Warwick University initially sought a wireless Bring Your Own Device (BYOD) solution for staff and students in the Oculus building. The specific challenge was to allow any user to bring any device into its AV-equipped spaces and share content instantly onto the screen. The vision of university IT service owner Jonathan Owen was that any presenter, with any background and any device, could walk into any space and get their content up on the display, whether it would be a standard touch-enabled screen in a small room or the impressive four-screen video wall in the atrium.

Owen commented: “Having evaluated several options, Mersive Solstice clearly stood out. From the local user’s perspective, the interface was much more intuitive than the alternatives. For us as an IT management team, Solstice is a true enterprise-grade solution offering central management of licensing and deployment.”

The BYOD approach paid off, and has now been extended to existing teaching spaces as well as new areas as they are opened. University of Warwick IT services owner Jonathan Owen attributed the quick adoption of Solstice at least partially to the familiar user interface. “The student community picked up on the user interface almost immediately. The point and drag interface of the Solstice app is familiar from mobile devices lowering the barrier of entry to users,” he said. “We are excited by the continuing development of Solstice by Mersive and are rolling out new features as they are added.”

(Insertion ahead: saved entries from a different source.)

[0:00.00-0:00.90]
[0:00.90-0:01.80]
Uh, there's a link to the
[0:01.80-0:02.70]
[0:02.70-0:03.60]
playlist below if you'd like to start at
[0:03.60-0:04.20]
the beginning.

For example, the university has deployed the new Solstice Multi-Room feature, added in the 3.0 release, allowing separate teaching and meeting spaces to be connected through Solstice Pods. This feature also allows multiple Pods in the same space to share content so that individual discussion groups within a class can share conclusions with the whole class.

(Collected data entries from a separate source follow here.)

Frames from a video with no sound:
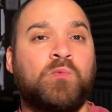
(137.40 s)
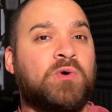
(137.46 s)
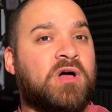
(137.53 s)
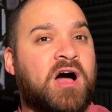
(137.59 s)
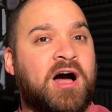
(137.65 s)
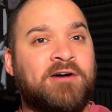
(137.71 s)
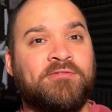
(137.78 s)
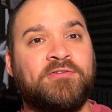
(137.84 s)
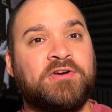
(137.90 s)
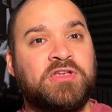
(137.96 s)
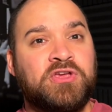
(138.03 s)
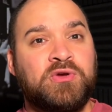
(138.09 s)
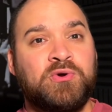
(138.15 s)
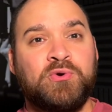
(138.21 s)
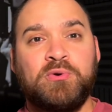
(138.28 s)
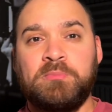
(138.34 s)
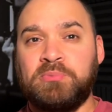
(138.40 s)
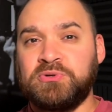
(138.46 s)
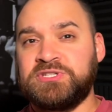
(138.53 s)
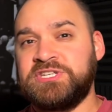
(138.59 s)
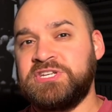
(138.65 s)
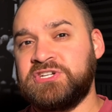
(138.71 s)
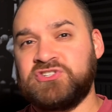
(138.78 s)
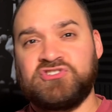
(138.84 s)
will offer you
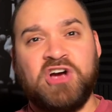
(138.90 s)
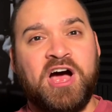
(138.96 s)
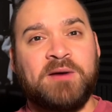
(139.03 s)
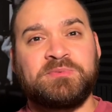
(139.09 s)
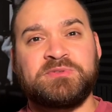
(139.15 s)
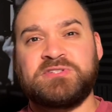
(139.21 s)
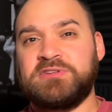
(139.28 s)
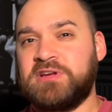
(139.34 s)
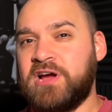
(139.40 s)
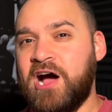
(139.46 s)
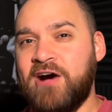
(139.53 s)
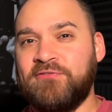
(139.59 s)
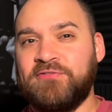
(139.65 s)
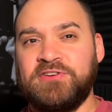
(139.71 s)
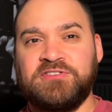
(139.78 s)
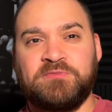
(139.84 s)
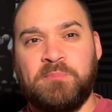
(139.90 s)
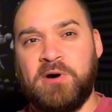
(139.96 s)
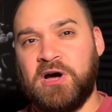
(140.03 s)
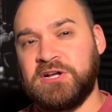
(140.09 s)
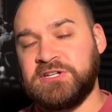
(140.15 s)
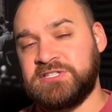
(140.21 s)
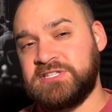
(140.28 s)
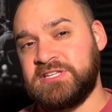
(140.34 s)
boutique shops, coffee
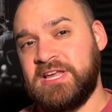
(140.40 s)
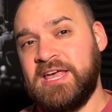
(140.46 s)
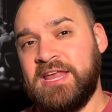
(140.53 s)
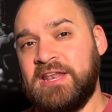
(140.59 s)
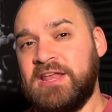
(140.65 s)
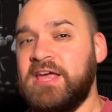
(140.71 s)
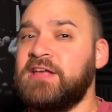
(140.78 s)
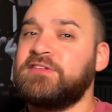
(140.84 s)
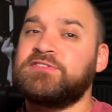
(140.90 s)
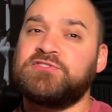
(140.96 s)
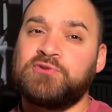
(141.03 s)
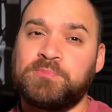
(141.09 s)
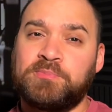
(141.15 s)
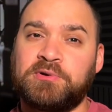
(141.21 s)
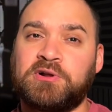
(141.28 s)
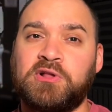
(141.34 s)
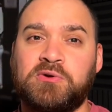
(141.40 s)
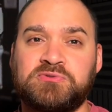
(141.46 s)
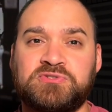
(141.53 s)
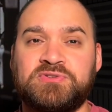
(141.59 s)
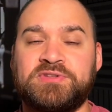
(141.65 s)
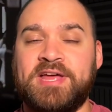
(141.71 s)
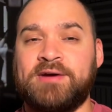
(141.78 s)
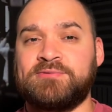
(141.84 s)
spots, and it's super
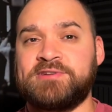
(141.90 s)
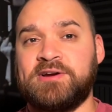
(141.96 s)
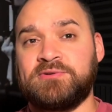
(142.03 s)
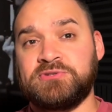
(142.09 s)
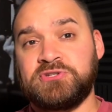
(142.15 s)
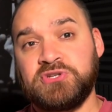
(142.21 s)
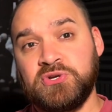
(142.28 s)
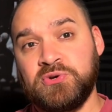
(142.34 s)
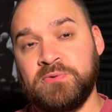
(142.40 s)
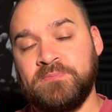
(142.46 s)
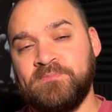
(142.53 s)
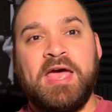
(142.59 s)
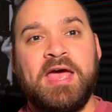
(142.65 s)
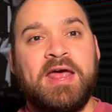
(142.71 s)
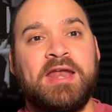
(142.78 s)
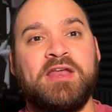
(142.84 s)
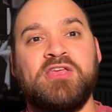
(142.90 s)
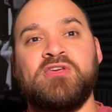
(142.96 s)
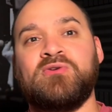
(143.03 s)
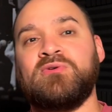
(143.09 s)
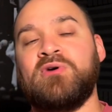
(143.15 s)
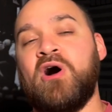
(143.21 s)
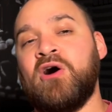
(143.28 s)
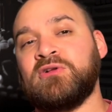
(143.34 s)
close to downtown too. And
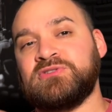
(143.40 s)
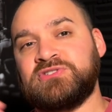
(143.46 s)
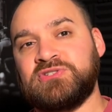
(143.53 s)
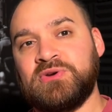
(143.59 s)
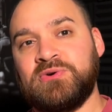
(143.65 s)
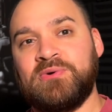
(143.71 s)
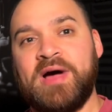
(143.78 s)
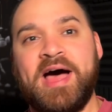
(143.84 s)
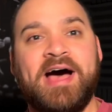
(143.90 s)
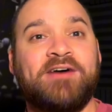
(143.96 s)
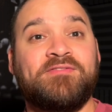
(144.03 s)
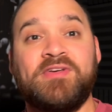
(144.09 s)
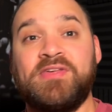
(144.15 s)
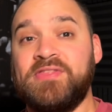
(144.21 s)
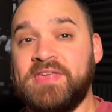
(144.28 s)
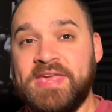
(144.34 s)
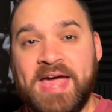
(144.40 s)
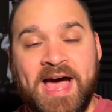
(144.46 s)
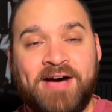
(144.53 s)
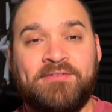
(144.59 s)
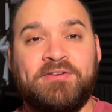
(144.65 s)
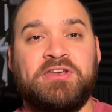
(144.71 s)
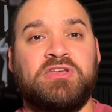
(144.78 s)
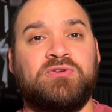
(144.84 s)
you'll also have the
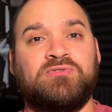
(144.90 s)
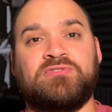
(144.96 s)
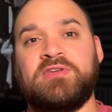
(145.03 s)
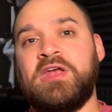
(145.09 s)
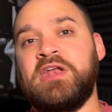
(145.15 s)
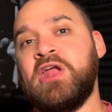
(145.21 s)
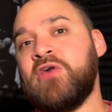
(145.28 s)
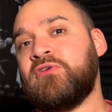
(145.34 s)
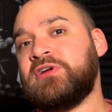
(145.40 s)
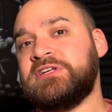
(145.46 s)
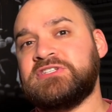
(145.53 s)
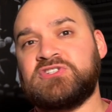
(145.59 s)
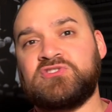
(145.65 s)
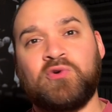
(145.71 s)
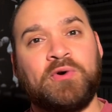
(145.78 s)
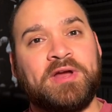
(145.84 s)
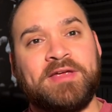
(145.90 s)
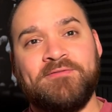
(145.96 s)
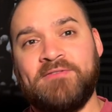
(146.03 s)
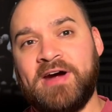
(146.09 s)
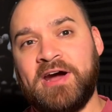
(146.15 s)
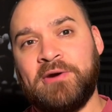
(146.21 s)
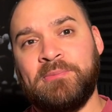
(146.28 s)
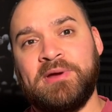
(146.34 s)
Avenues, another historic
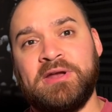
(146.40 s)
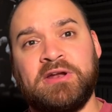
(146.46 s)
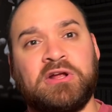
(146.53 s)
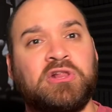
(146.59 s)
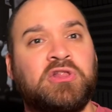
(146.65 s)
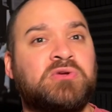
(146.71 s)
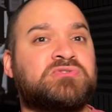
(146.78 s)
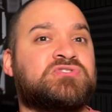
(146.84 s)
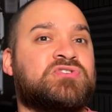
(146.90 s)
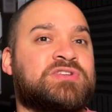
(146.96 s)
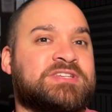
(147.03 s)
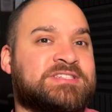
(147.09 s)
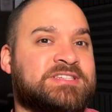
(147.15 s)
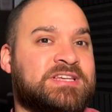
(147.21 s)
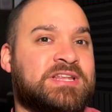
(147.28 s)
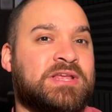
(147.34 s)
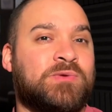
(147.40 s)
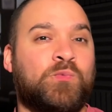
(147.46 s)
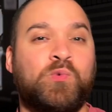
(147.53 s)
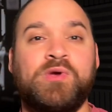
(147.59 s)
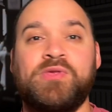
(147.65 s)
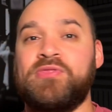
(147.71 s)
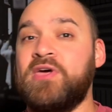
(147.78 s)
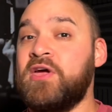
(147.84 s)
environment close to the city
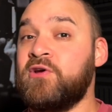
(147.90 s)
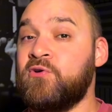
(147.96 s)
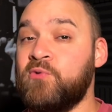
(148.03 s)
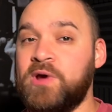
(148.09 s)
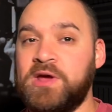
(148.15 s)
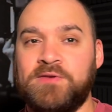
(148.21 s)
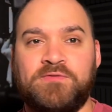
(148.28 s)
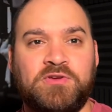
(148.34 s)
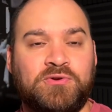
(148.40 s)
with great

The University of Warwick has also implemented interactive digital boards to help new guests navigate the facility, and each room has a screen outside that can show availability. With Solstice’s room scheduling via calendar integration feature, introduced with 3.1, administrators can easily use the Solstice API to tie on-screen Solstice schedule information into existing infrastructure like these screens without having to purchase any additional hardware. The flexibility of Solstice’s software-based architecture allows the university to keep its content collaboration solution up to date and ready to integrate with any new systems that may get introduced into the technology landscape.

Mersive founder and CTO Christopher Jaynes added: “Our guiding metaphor in developing Solstice was to allow users to throw content into a session digitally as easily as they could throw pieces of paper onto a table. The feedback from the University of Warwick proves that this vision has been realised.”

He added: “Educational customers are really important for us. They share more information between themselves and colleagues than almost any other class of users. Universities like Warwick are also really creative – we are seeing new use cases coming out of higher education all of the time.”